Govt. says it cannot concede BJP’s demand for Constitutional amendment
The UPA government that was congratulating itself on the smooth passage of the Andhra Pradesh Reorganisation Bill in the Lok Sabha on Tuesday found itself exactly 24 hours later at the negotiating table once again with the BJP to ensure that the Bill is passed in the Rajya Sabha on Thursday, having failed to push it through on Wednesday.
Congress president and UPA chairperson Sonia Gandhi responded almost instantaneously to the BJP's demand for a financial package for Seemandhra by requesting Prime Minister Manmohan Singh to give the residual State special category status. But the government remained firm on the BJP's other demand: it said it could not concede a Constitutional amendment to empower the joint Governor of the proposed States of Telangana and Seemandhra.
Indeed, Parliamentary affairs Minister Kamal Nath even said the government was prepared to extend the current session — that was to conclude on Friday — to enable Parliament to approve the Bill.
Earlier, in a dramatic turn of events, an hour before the Telangana Bill was to be tabled in the Rajya Sabha, the principal Opposition party that had backed the government-sponsored bill for the creation of the country’s 29th State in the Lower House, sprang a surprise, demanding a Constitutional amendment to constitutionally empower a common Governor to be custodian of security for the 10 years that the proposed States will share a common capital in Hyderabad, saying Clause 8 of the existing Bill that covered the Governor’s powers could be challenged in a court of law, as well as a financial package for Seemandhra as the price for its support in the Upper House.
Mr. Nath’s first response to the BJP was that while the government was willing to give an assurance on the financial package, it wasn’t prepared to go through with a Constitutional amendment as it would entail returning to the Lok Sabha to ratify the changes: while a normal Bill can be approved in the din, a Constitutional amendment can be passed only when the House is in perfect order. The BJP, government sources said, might cooperate with the government ensuring the mandatory two thirds support required but many of the smaller parties that have no interest in Telangana might use the occasion to flag their own issues as they did on Tuesday in the Lok Sabha.

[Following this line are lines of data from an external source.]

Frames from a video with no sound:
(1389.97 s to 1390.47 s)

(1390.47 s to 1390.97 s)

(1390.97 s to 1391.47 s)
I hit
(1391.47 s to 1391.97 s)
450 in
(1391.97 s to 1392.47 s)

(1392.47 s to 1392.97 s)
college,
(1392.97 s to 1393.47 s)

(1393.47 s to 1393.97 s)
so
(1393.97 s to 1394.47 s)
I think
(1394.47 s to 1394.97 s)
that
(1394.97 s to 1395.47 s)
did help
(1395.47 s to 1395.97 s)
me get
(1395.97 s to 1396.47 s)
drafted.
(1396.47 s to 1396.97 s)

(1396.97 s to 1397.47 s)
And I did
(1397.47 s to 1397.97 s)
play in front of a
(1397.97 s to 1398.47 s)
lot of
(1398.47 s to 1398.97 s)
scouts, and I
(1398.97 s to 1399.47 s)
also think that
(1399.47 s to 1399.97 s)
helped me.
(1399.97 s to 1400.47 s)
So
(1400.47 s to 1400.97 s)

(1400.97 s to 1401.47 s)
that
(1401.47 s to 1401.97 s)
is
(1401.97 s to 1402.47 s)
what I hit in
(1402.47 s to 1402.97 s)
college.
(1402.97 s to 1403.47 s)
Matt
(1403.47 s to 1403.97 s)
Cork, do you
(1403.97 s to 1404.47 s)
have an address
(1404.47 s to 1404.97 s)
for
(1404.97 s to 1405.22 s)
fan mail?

Simultaneously, Ms. Gandhi requested the Prime Minister to give the residual State of Andhra Pradesh special category status in an attempt to meet half-way the BJP's demands for a compensatory financial package that will enable it to make up possible shortfall in water, power and revenue once the new State is carved out.
On Wednesday, shortly before the Bill was to be tabled in the Rajya Sabha for the second time at 5 pm (earlier, it was listed for 4 p.m.), the Prime Minister, along with Mr. Nath, Union Ministers Jairam Ramesh and Sushilkumar Shinde and Ms Gandhi’s Political Secretary, Ahmed Patel, met senior BJP leaders Arun Jaitley and M. Venkaiah Naidu to try and break the deadlock but the conversation ended in a stalemate.
This was followed by an internal meeting of the BJP that ended with it still determined to get a Constitutional amendment through as well as a financial package for Seemandhra — something that was conveyed to the government. Now the Congress is waiting to hear from the BJP’s Core Group that will meet on the issue again on Thursday morning.
All this happened on a day when Kiran Kumar Reddy, who has been batting for a united Andhra Pradesh resigned as the Chief Minister of the State and quit the Congress.